*** Opening Source material ***
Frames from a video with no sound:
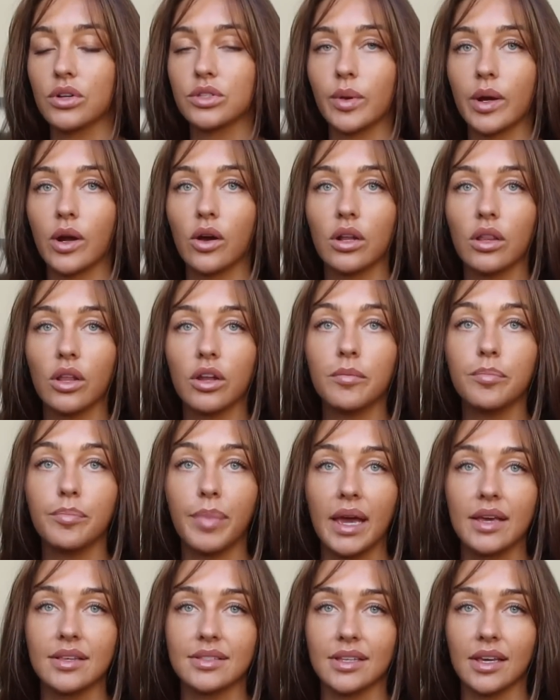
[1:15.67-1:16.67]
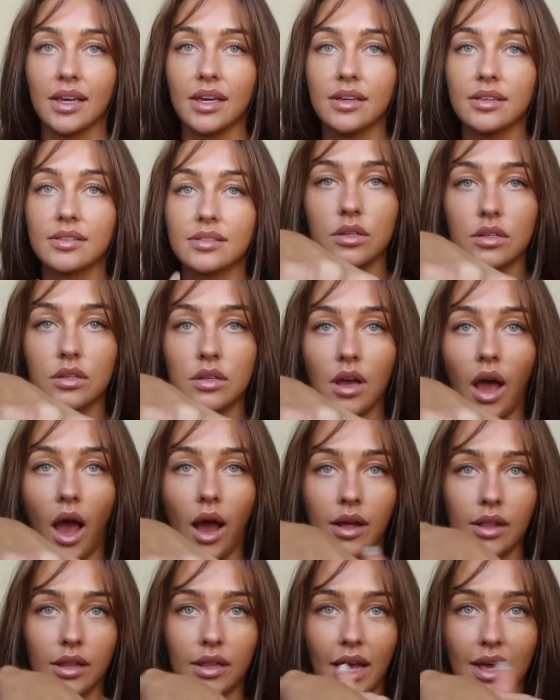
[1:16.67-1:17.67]
So I got a lot of basics, a
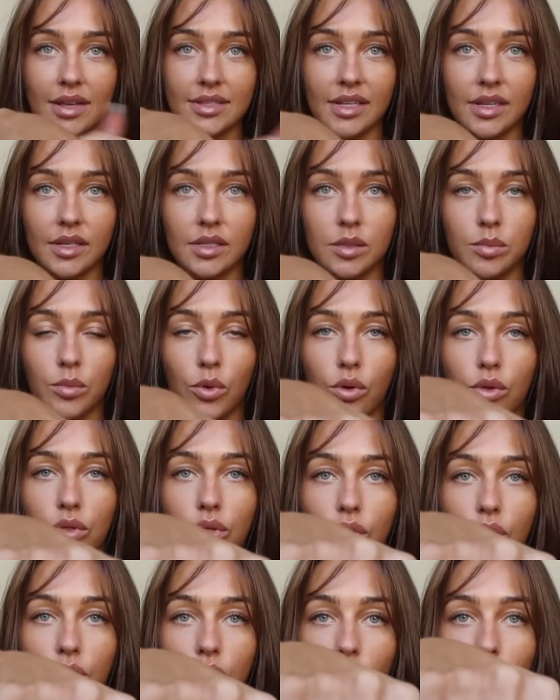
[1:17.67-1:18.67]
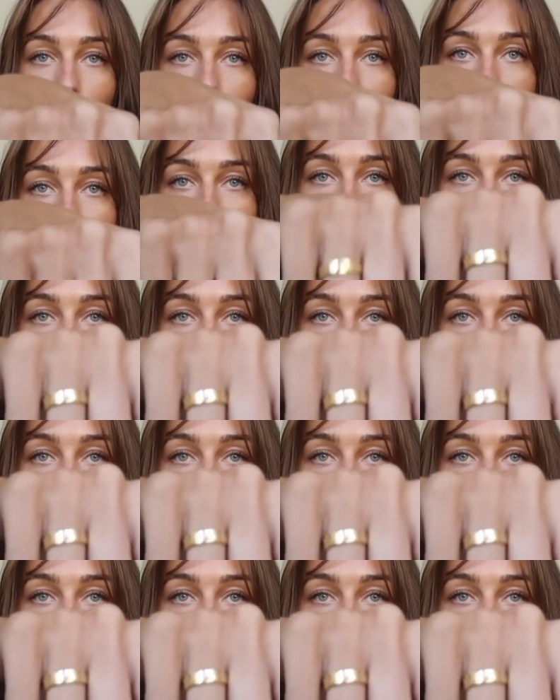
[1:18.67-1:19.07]
classic smooth gold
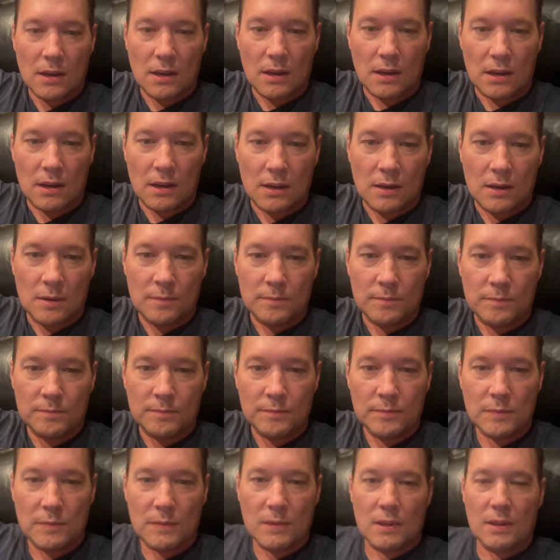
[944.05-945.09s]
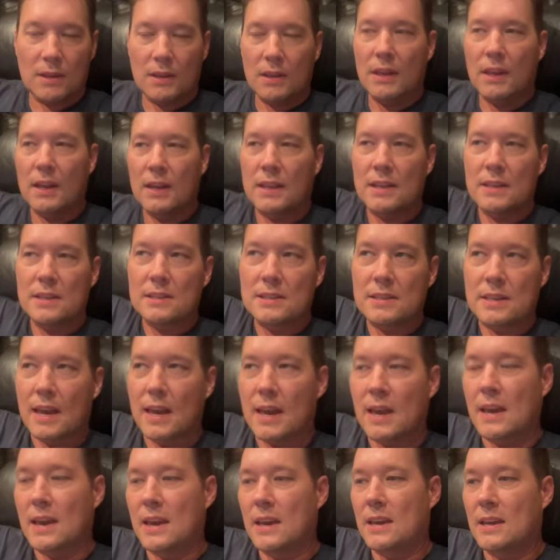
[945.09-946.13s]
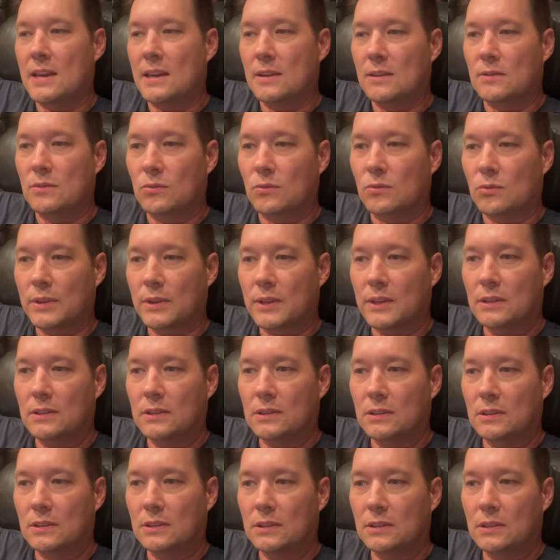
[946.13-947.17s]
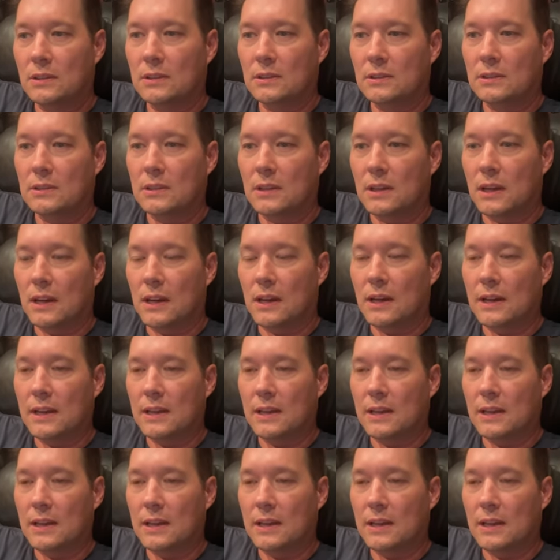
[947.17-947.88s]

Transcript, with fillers: Um, it is a real uh,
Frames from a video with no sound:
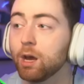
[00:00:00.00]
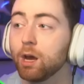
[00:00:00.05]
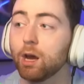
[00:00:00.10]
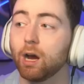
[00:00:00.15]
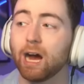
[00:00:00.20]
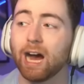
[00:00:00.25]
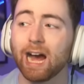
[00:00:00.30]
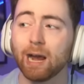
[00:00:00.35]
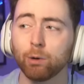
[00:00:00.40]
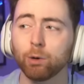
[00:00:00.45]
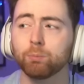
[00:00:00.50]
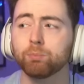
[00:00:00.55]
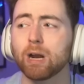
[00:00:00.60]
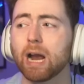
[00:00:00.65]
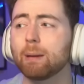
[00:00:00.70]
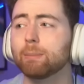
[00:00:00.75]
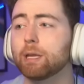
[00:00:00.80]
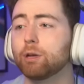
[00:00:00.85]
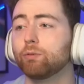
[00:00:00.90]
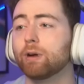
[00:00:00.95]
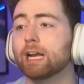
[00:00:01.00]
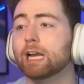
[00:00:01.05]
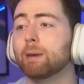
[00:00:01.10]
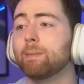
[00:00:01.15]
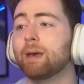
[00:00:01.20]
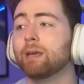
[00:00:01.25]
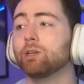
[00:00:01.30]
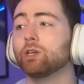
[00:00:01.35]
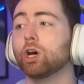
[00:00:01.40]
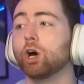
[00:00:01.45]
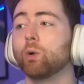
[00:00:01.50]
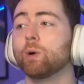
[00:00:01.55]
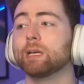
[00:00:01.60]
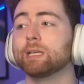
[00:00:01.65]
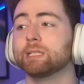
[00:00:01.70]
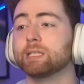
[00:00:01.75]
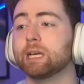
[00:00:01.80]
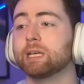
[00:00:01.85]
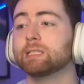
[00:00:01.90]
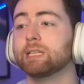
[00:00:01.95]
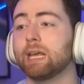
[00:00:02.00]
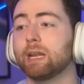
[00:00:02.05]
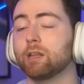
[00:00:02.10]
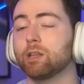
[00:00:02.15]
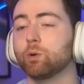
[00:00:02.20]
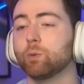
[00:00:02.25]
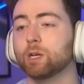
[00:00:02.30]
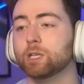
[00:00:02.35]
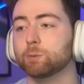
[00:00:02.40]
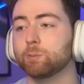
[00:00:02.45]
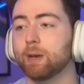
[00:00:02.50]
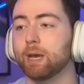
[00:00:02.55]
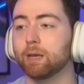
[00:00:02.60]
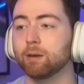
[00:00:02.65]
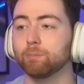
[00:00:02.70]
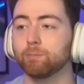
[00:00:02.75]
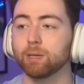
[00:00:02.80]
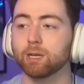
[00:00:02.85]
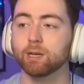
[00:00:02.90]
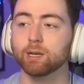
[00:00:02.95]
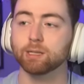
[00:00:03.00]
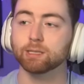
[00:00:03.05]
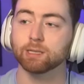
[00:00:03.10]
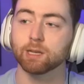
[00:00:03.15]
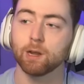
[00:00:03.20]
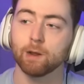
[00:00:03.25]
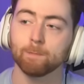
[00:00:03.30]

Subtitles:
I would probably recommend going 6'8" on the wingspan, because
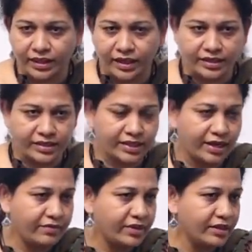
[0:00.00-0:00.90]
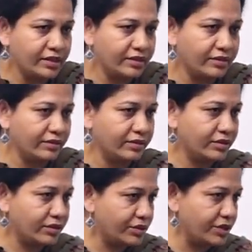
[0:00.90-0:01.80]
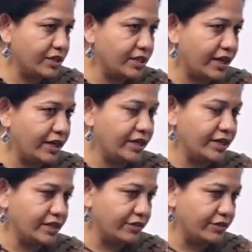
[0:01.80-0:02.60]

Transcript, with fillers: and several you know, social scientists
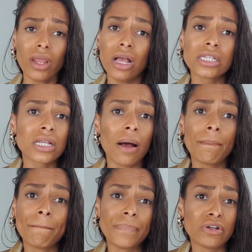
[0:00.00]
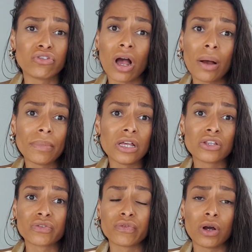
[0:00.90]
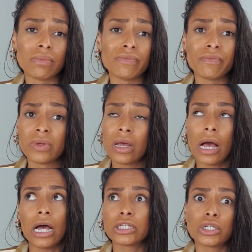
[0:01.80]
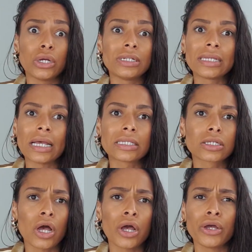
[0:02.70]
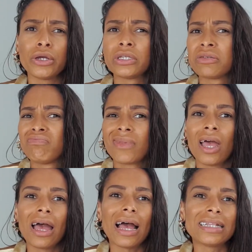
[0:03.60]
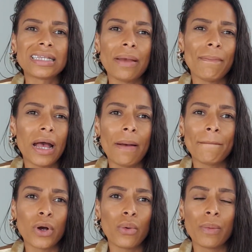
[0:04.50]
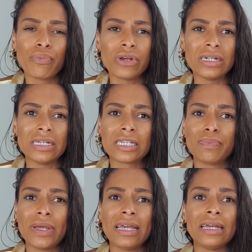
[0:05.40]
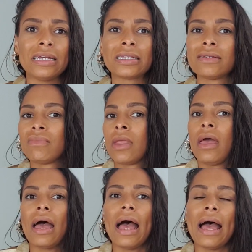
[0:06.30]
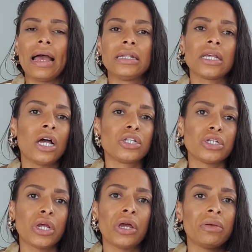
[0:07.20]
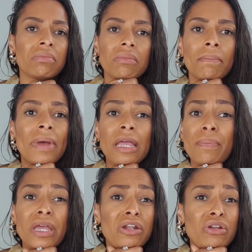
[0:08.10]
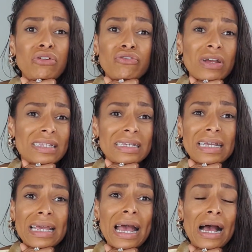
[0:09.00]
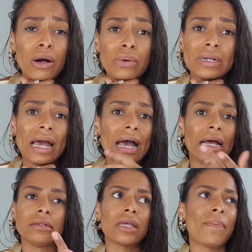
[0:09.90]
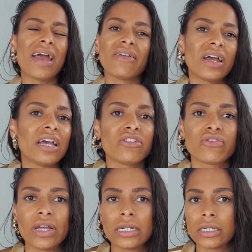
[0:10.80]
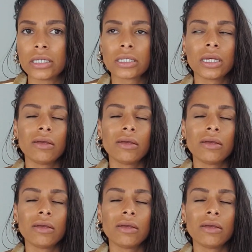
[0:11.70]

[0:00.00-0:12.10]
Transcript: some pajamas from, I don't know, Tesco's, a £10 bottle of Britney Spears, and I don't know, maybe a new dressing gown and a pair of hair straighteners.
*** Closing Source material ***
What needs to be done → Go through the entries above and report every line in which the word "Transcript" appears.

Finished exercise →
Transcript, with fillers: Um, it is a real uh,
Transcript, with fillers: and several you know, social scientists
Transcript: some pajamas from, I don't know, Tesco's, a £10 bottle of Britney Spears, and I don't know, maybe a new dressing gown and a pair of hair straighteners.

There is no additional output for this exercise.